Monday, April 29, 2013

Coach Is Cornered

As I've mentioned in the past, I use Twitter to alert me to pop-cultural happenings that I would otherwise miss.  Another good example was last night, when the Canadian Tweeters I follow were all, um, atwitter, with talk of Don Cherry having said something controversial.

If you're not Canadian, I'm not sure I can explain Don Cherry to you.  I can tell you he's a former hockey coach who has become phenomenally popular doing analysis during the first intermission of national hockey telecasts.  But that hardly describes him.  I'd sum him up as the exact opposite of every stereotype the world has about Canadians, except of course, love of hockey.

(As an aside, every time I type "Don Cherry" the auto correct changes it to "Don't Cherry")

Anyway, most of the Tweets were non-specific comments of amusement or anger, so it took me a while to find out what he actually said.  And yet, in order to write this post, it doesn't really matter.  Heck, I could just reuse this post the next time he says something controversial - and there will be a next time - because we all know the Don Cherry Controversy cycle: (Americans, you may find it easier to follow this if you substitute in the name "Rush Limbaugh")
  • Cherry says something controversial
  • Everyone condemns him, calls for his firing
  • Cherry lays low for a while, doesn't say anything that would call attention to himself.
  • Everyone forgets why they were angry at him and go back to thinking of him as a beloved but slightly annoying uncle.
  • Goto step one

Look, I'm not defending him, or saying you have to accept what he says - I hate him as much as anyone.  I'm just sick of Canada's hypocrisy towards him; lots of people will get angry now, then go back to treating him like the god of hockey three months from now.  

Friday, April 26, 2013

What Really Grinds My Gears

Sometimes innovation comes in strange bursts.  Take disposable razors for instance.  For most of my life it was standard to have two blades.  Then a few years ago they suddenly went to three, then four, then five.  The blades were increasing geometrically, such that The Economist showed that we were on pace to have an infinite number of blades in just a few years.  So why did that suddenly happen?  And why has it stopped?  Is a six-blade razor really that much more far-fetched than five?

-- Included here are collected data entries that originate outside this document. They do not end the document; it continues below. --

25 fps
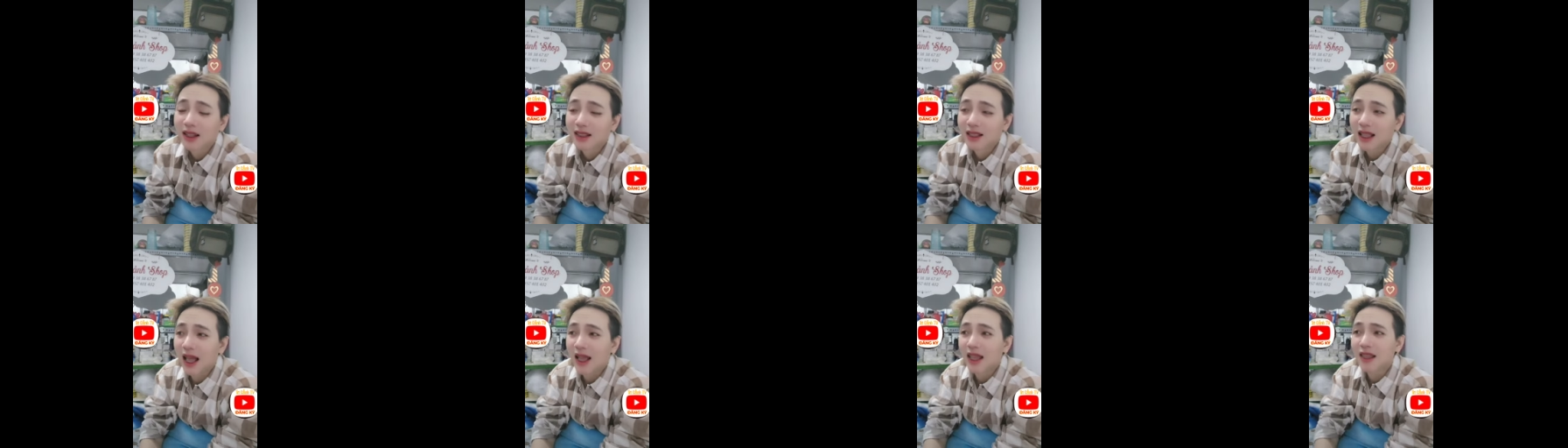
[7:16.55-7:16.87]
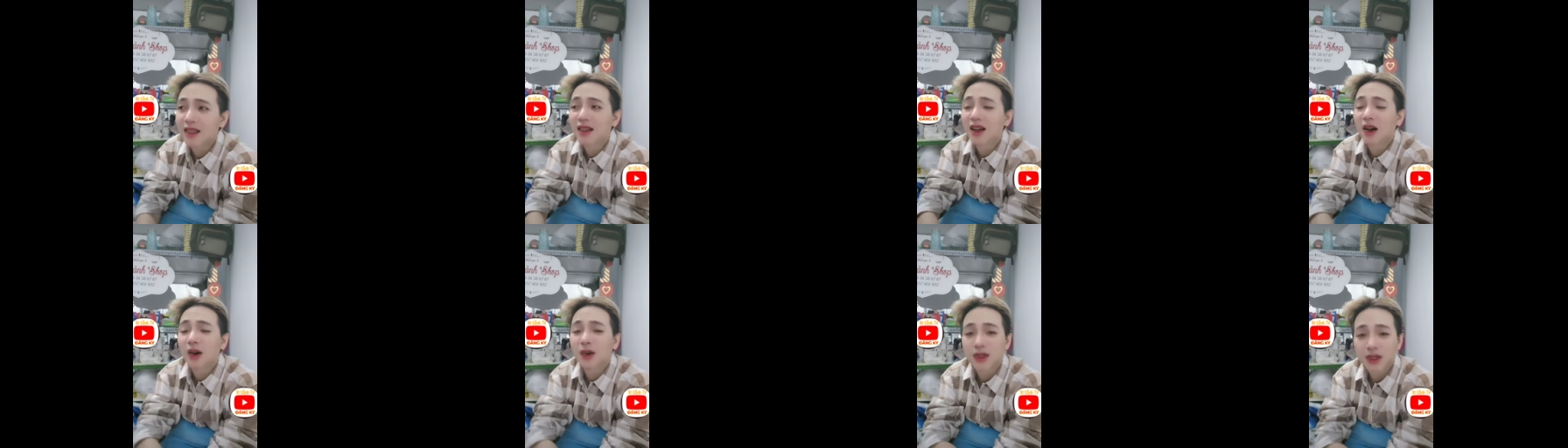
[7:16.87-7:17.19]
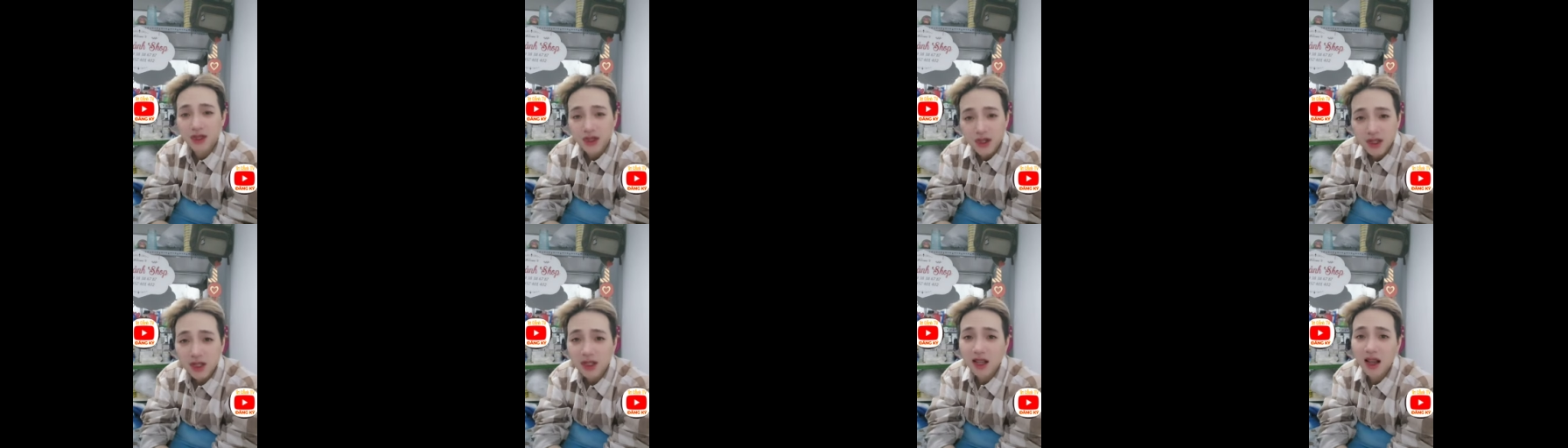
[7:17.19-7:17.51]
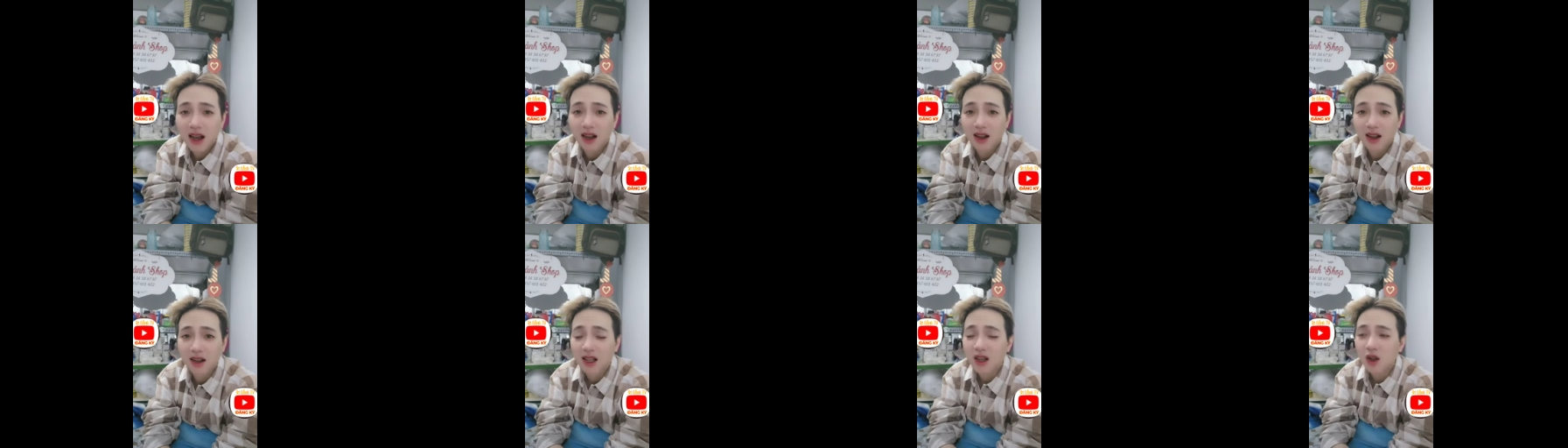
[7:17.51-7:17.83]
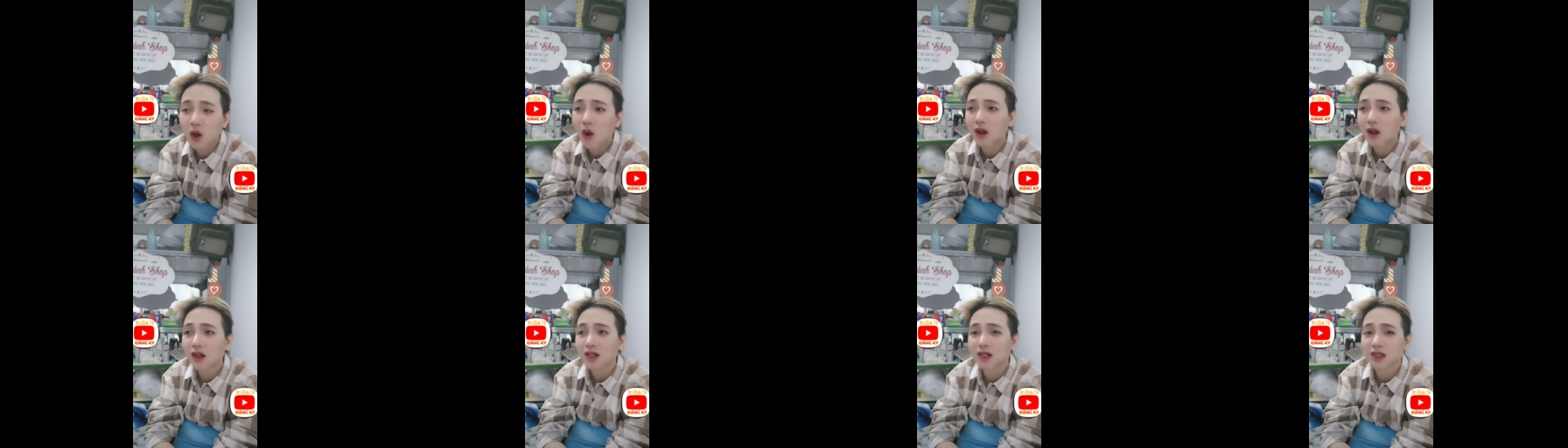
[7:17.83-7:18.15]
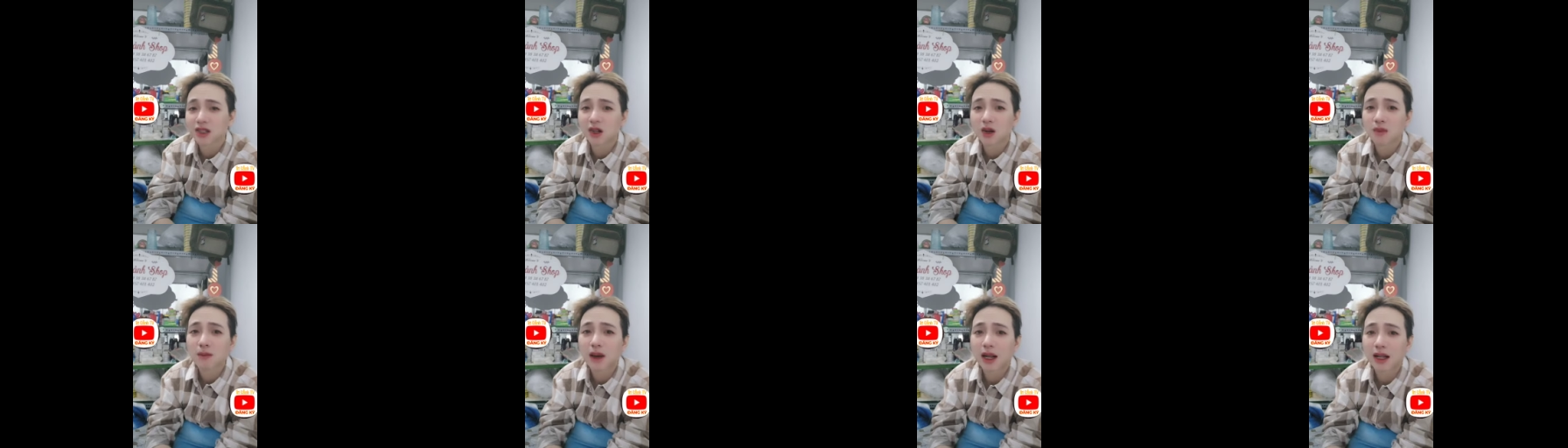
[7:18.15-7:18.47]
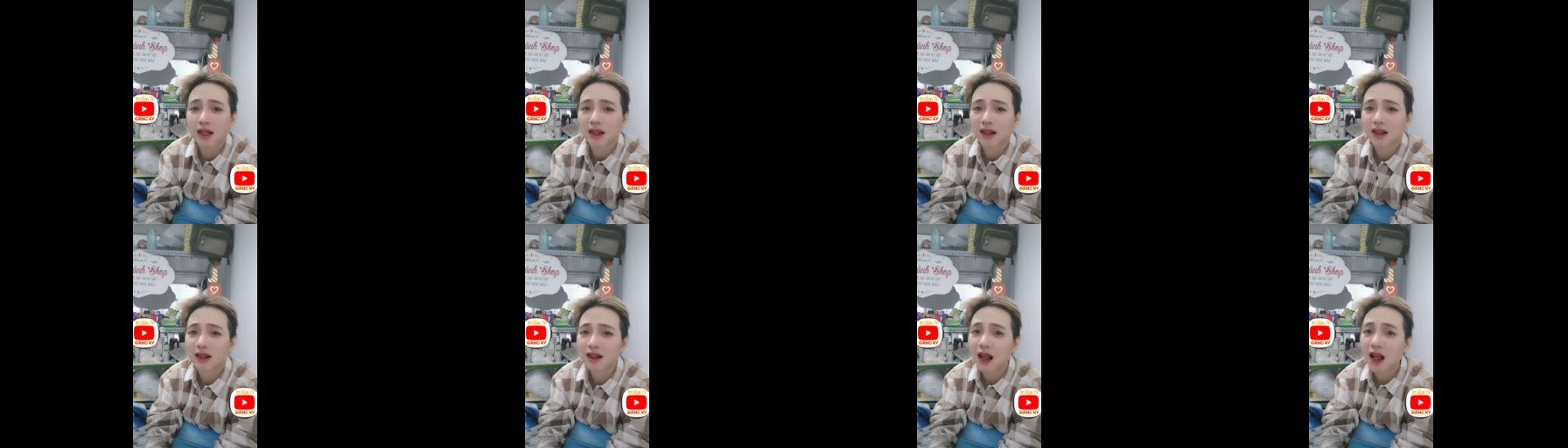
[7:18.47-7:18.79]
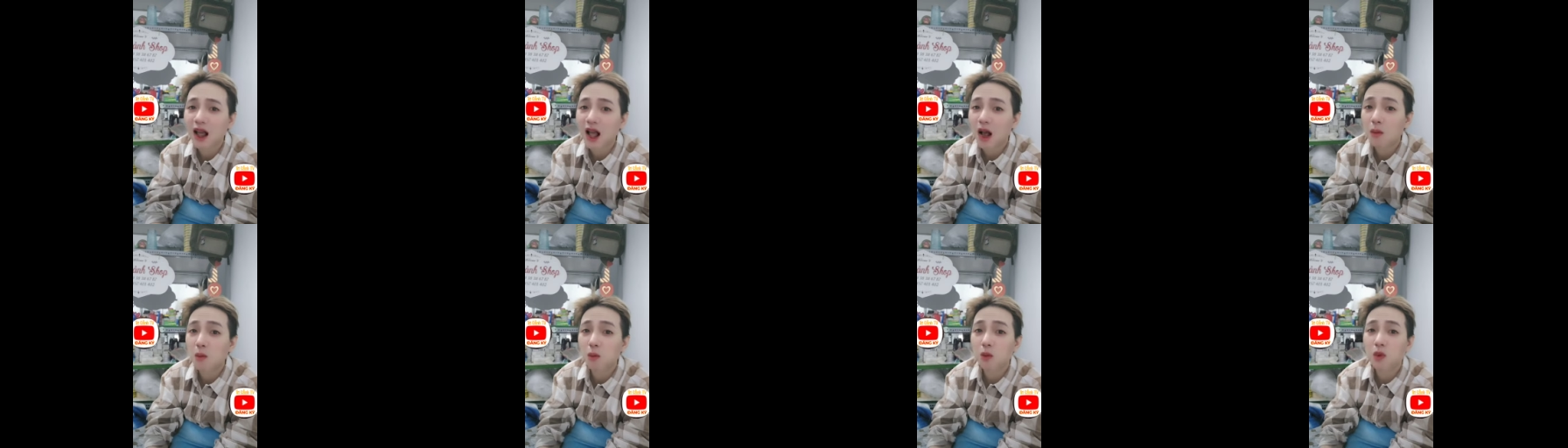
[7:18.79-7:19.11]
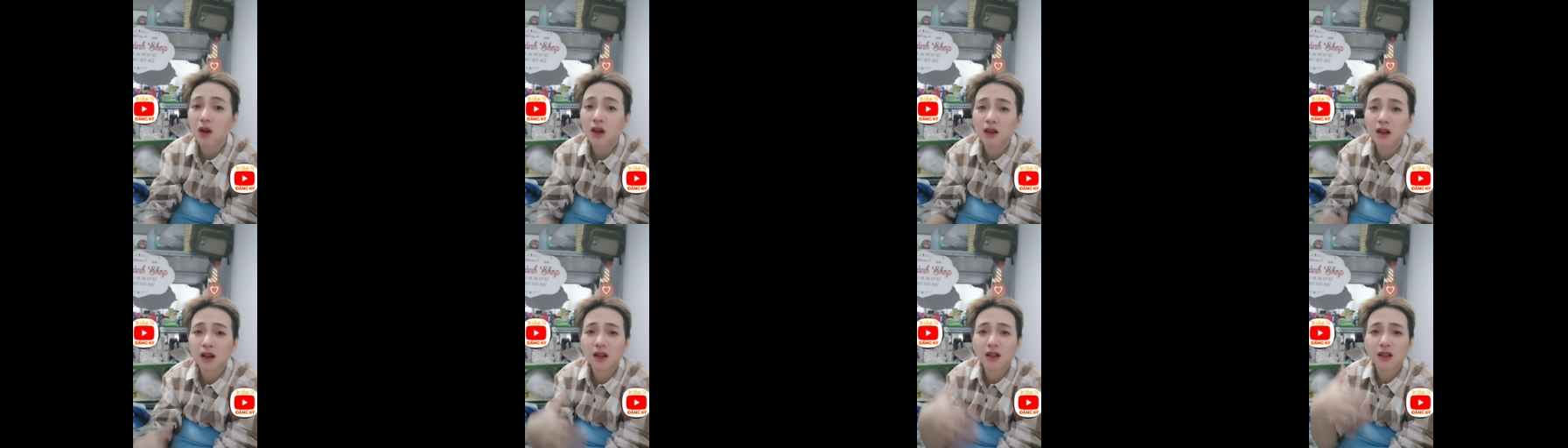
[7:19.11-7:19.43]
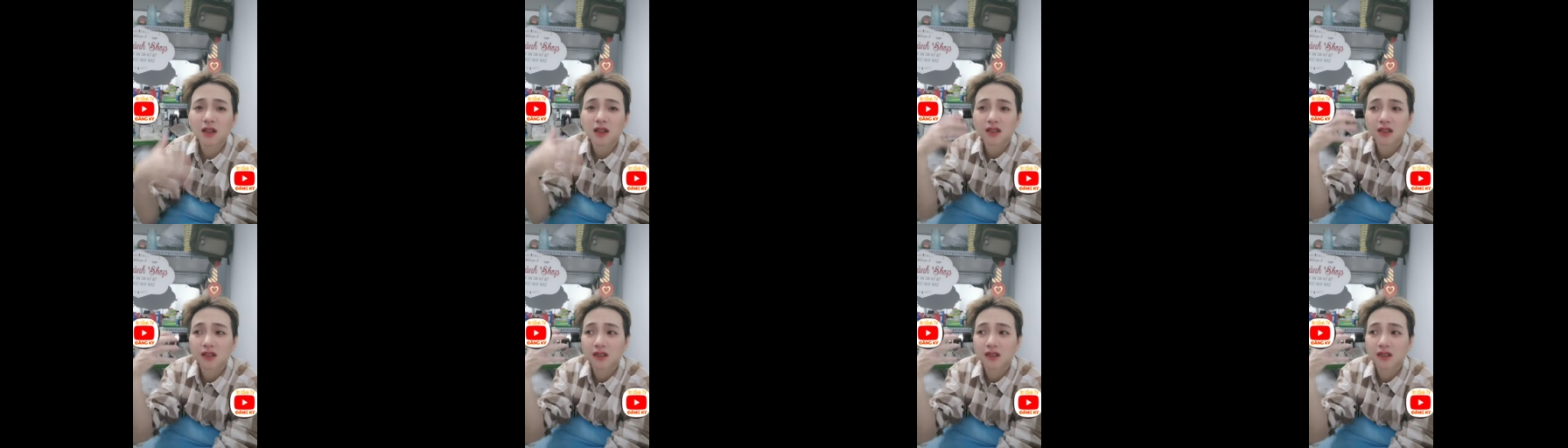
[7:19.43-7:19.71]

tại vì hồi trước giờ cái con người của mình nó nó không có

Now the same thing seems to be happening with automotive transmissions.  It used to be you got no more than five gears, probably only three on an automatic.  But now six-speed automatics are commonplace, with some luxury brands offering seven or eight.  Now Ford and GM have announced that they're collaborating on a ten-speed transmission.  Yes, cars have finally caught up to bikes.  Well, bikes from thirty years ago anyway.

I'd make some joke about this leading to infinite-speed transmissions soon, but that's essentially what Continuously Variable Transmissions are.  So how does something like this happen?  Did the manufacturers suddenly develop a new technology for making gears?  Or maybe they always had the ability to have huge transmissions, but only now were they satisfied it wouldn't completely blow our minds?  Or maybe some transmission engineer just said, screw it, I'm putting a bike chain and a derailleur in there.

Thursday, April 25, 2013

Pop Culture

In the office I used to work in, a popular snack was popcorn.  Simple, cheap, not entirely bad for you, it makes sense.  But people seemed to have some surprising difficulties making microwave popcorn.  Specifically, they kept leaving it in the microwave too long, and burning the popcorn.  This was unfortunate in our aging office building and its poor air circulation: the popcorn misadventures meant we'd all bee smelling burnt popcorn for the rest of the day.

I couldn't figure out why this was such a problem.  People consistently left the office kitchen while their popcorn was cooking, and didn't return before it was done.  So they either couldn't estimate how long a minute is, or they couldn't remember dor more than a minute that they had popcorn going.  That seems simple enough, and you'd think the punishment of the burning smell afterward would train them to remember their popcorn through some sort of Pavlovian principles.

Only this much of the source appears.